→ Exercise goal
Nothing in the data should be left out or altered when it is retyped.

→ Stored records
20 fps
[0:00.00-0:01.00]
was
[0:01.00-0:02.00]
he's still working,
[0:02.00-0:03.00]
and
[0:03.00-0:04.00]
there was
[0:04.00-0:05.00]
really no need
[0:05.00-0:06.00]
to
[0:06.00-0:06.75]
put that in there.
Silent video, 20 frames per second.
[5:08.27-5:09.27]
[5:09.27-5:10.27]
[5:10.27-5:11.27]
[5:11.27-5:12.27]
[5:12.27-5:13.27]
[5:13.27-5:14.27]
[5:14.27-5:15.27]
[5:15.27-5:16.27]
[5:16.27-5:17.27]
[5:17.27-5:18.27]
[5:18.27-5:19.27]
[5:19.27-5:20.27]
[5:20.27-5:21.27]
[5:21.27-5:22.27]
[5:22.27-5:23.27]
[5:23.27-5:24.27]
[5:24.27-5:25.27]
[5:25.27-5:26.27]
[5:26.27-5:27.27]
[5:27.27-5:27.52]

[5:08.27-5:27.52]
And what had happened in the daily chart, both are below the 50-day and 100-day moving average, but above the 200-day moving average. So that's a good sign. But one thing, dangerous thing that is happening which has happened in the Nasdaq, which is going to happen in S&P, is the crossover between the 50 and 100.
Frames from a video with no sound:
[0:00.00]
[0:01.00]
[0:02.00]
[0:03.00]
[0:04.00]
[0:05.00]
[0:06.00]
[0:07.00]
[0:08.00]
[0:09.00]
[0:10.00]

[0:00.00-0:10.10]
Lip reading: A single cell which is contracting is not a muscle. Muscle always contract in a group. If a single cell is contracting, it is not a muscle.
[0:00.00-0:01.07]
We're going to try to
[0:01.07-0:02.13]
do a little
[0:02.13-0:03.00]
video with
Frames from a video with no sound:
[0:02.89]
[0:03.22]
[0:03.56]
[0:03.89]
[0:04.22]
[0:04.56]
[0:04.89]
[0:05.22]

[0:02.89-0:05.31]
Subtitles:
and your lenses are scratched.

→ Solution to the exercise
20 fps
[0:00.00-0:01.00]
was
[0:01.00-0:02.00]
he's still working,
[0:02.00-0:03.00]
and
[0:03.00-0:04.00]
there was
[0:04.00-0:05.00]
really no need
[0:05.00-0:06.00]
to
[0:06.00-0:06.75]
put that in there.
Silent video, 20 frames per second.
[5:08.27-5:09.27]
[5:09.27-5:10.27]
[5:10.27-5:11.27]
[5:11.27-5:12.27]
[5:12.27-5:13.27]
[5:13.27-5:14.27]
[5:14.27-5:15.27]
[5:15.27-5:16.27]
[5:16.27-5:17.27]
[5:17.27-5:18.27]
[5:18.27-5:19.27]
[5:19.27-5:20.27]
[5:20.27-5:21.27]
[5:21.27-5:22.27]
[5:22.27-5:23.27]
[5:23.27-5:24.27]
[5:24.27-5:25.27]
[5:25.27-5:26.27]
[5:26.27-5:27.27]
[5:27.27-5:27.52]

[5:08.27-5:27.52]
And what had happened in the daily chart, both are below the 50-day and 100-day moving average, but above the 200-day moving average. So that's a good sign. But one thing, dangerous thing that is happening which has happened in the Nasdaq, which is going to happen in S&P, is the crossover between the 50 and 100.
Frames from a video with no sound:
[0:00.00]
[0:01.00]
[0:02.00]
[0:03.00]
[0:04.00]
[0:05.00]
[0:06.00]
[0:07.00]
[0:08.00]
[0:09.00]
[0:10.00]

[0:00.00-0:10.10]
Lip reading: A single cell which is contracting is not a muscle. Muscle always contract in a group. If a single cell is contracting, it is not a muscle.
[0:00.00-0:01.07]
We're going to try to
[0:01.07-0:02.13]
do a little
[0:02.13-0:03.00]
video with
Frames from a video with no sound:
[0:02.89]
[0:03.22]
[0:03.56]
[0:03.89]
[0:04.22]
[0:04.56]
[0:04.89]
[0:05.22]

[0:02.89-0:05.31]
Subtitles:
and your lenses are scratched.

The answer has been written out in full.